Saying goodbye to our animal friends – how to decide when it is time to help them die

Our animal companion become so much a part of our lives but their lives are shorter than ours and at one point comes the time we need to say goodbye and make the decision to let them go. It seems to be rare to have our dog and cat friends pass on their own easily so many times the decision must be made by us. As difficult as it can be to make the decision to let our best friend go, it is an amazing gift of kindness we can make to decide to let them go peacefully when they reach a point of suffering.

How do we decide when it is time?

There is no right answer to that question and I think we all need to look into our own hearts and decide when that is right. I often find that when people are very close to their animals they know when that time is but there is also often a period of questioning that comes before then. Is it time, is it not time? Are they happy at all anymore? Will they get better? I also find that animals often go through ups and downs when they are getting close to dying. Two good days, two bad ones, going down hill and then having a day where they connect again with us.

That other thing I think we need to consider is that our animals sometimes need time to make their own peace with leaving us. They may realize that their bodies are wearing out but they love us so much that they aren’t sure if they can leave or even if we will be ok with their passing.

I often remind people, who have animals approaching death, to do their own work to come to terms with their animal passing. And it is important when you reach that place, to make sure that you tell your animal friend that it is ok to die, that they are loved but that their human (you) will be ok when they leave. This doesn’t mean that we will not be sad or it will not be hard. Believe me it sometimes feels like a giant hole has been torn in the universe, they leave a large space. But if you truly love someone and they are suffering and there is not a hope that they will get better, I find we want them to be able to pass on and not have to suffer anymore.

Because we do not have nursing homes for our animal friends we become the main caregivers. Depending on your animal’s condition, how available we are can make a large difference. If you work from home you may be able to do more hospice care than someone who is gone eight hours a day. It isn’t far to keep an animal here who cannot move and will be sitting in urine for an eight-hour day. However if they are not in pain and you can be home with them during the day and make sure they can be turned and any accidents get cleaned up immediately there is nothing wrong with taking care of a severely disabled animal. It is completely acceptable to decide to let an animal pass on because we can not properly care for them or give them what they need.

We also need to think about our own care and sanity. I choose to let my own dog Melbrey go when he was still having pretty good days because he would be up all night and anxious and I couldn’t sleep, nor could he. Without sleep I could not care for him.

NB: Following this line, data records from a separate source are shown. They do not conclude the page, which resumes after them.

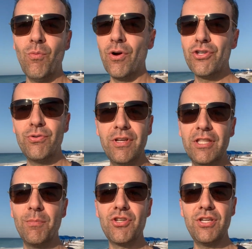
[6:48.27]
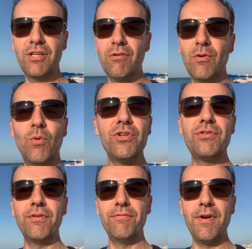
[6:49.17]
Once you get the machine going, once
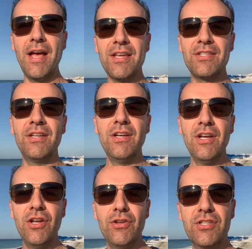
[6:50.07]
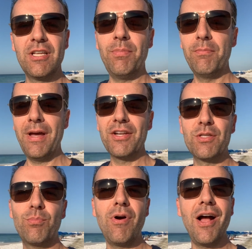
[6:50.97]
you invest, you simply manage
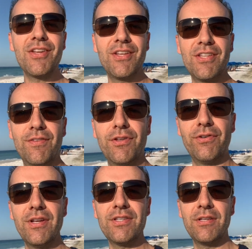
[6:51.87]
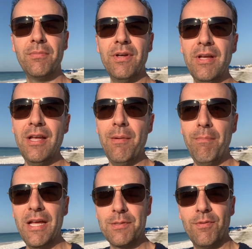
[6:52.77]
the process if there is some
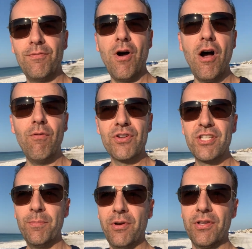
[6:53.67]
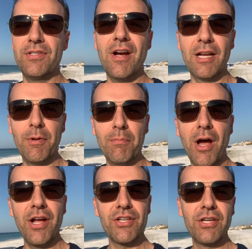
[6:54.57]
management involved, which typically there's not gonna be
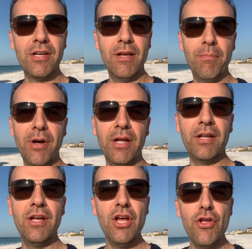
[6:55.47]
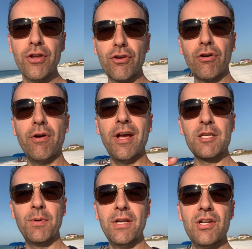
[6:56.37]
much, but you can grow it
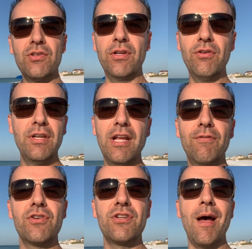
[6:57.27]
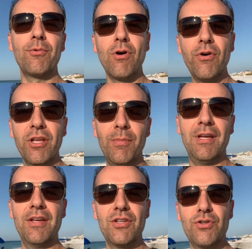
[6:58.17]
exponentially. You can never stop growing it
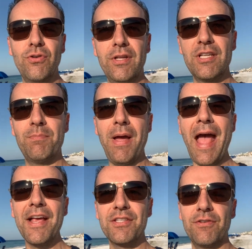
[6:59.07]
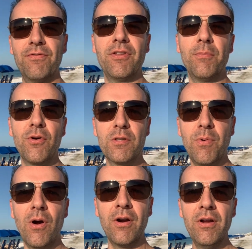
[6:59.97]
because it truly is passive for the most
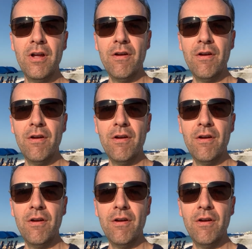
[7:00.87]
part.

We tried drugs, herbs and putting him in a different room. All caused him to be more anxious and the drugs made him pee all over himself. I made the decision that I would care for him the best I could but when I felt my sanity slipping I would have to let him go. It was difficult but I followed through on that decision. I felt like we may have shortened his life by a few weeks but he was loved and cared for well when he was here. Shortly after I let him go he returned to me in spirit to let me know what he could jump and bounce again (two activities he had not been able to do in his older years). While I had a lot of doubts about letting him go, I have come to peace with the decision.

Sometimes reaching out to a vet, a hospice group or other people who are skilled in working with death will help. I have worked with my friend Rose DeDan with almost all my animals surrounding death. She is a local shaman and has helped to make my animal companions’ passing easier and has been able to facilitate communication between us so that I could say goodbye at the end. Many of my clients have also worked with her.

Some things I tell people to watch for are the following
Is your cat or dog eating?
Do they still enjoy pets and affection? Do they make eye contact?
What is their pain level? Can medication take away most of their pain?
Is there a chance that things will turn around and they will get better? Or is what they have terminal and will continue to get worse?
How is your health? Are you able to take care of yourself well enough to be a good caregiver to your animal companion?

I also have the three-day rule I often follow, many older animals seem to have stretches of one or two bad days but when they reach three they are much less likely to bounce back. Three days without eating or connecting is often a sign they are ready to pass on if they have a terminal disease.

No situation is the same. We must all find our own peace. And when we truly love there is no bad decision when it is made with the heart. Follow your heart, love them while they are here, and remember that they will forever live on in own hearts because love never dies. We lose a friend but gain a furry guardian angel.

2 Responses to “Saying goodbye to our animal friends – how to decide when it is time to help them die”

  1. Michelle Nichols Says:

    Nice article. What do you think about allowing them to die naturally, when under excellent pain management? We will be hosting some upcoming events that have the potential to expand awareness on this topic. It’s especially relevant for those whose values, goals and beliefs are not consistent with euthanasia.

  2. Lena Says:

    For most of my clients dying naturally is not an option. I believe you need 24 hour care in many animals if that is possible and most people have families or jobs that take them away from their animals. I also find that sometimes pain management is not enough to control extreme pain. I have had clients who choose to do a natural death but most do not. If they can give 24 hour care, their animal is not in extreme pain and they have enough support around them that the client can also sleep and take care of themselves I think it is possible. I think most importantly most people want to be able to end their animals’ lives when they reach a point of suffering or when they no longer have quality of life.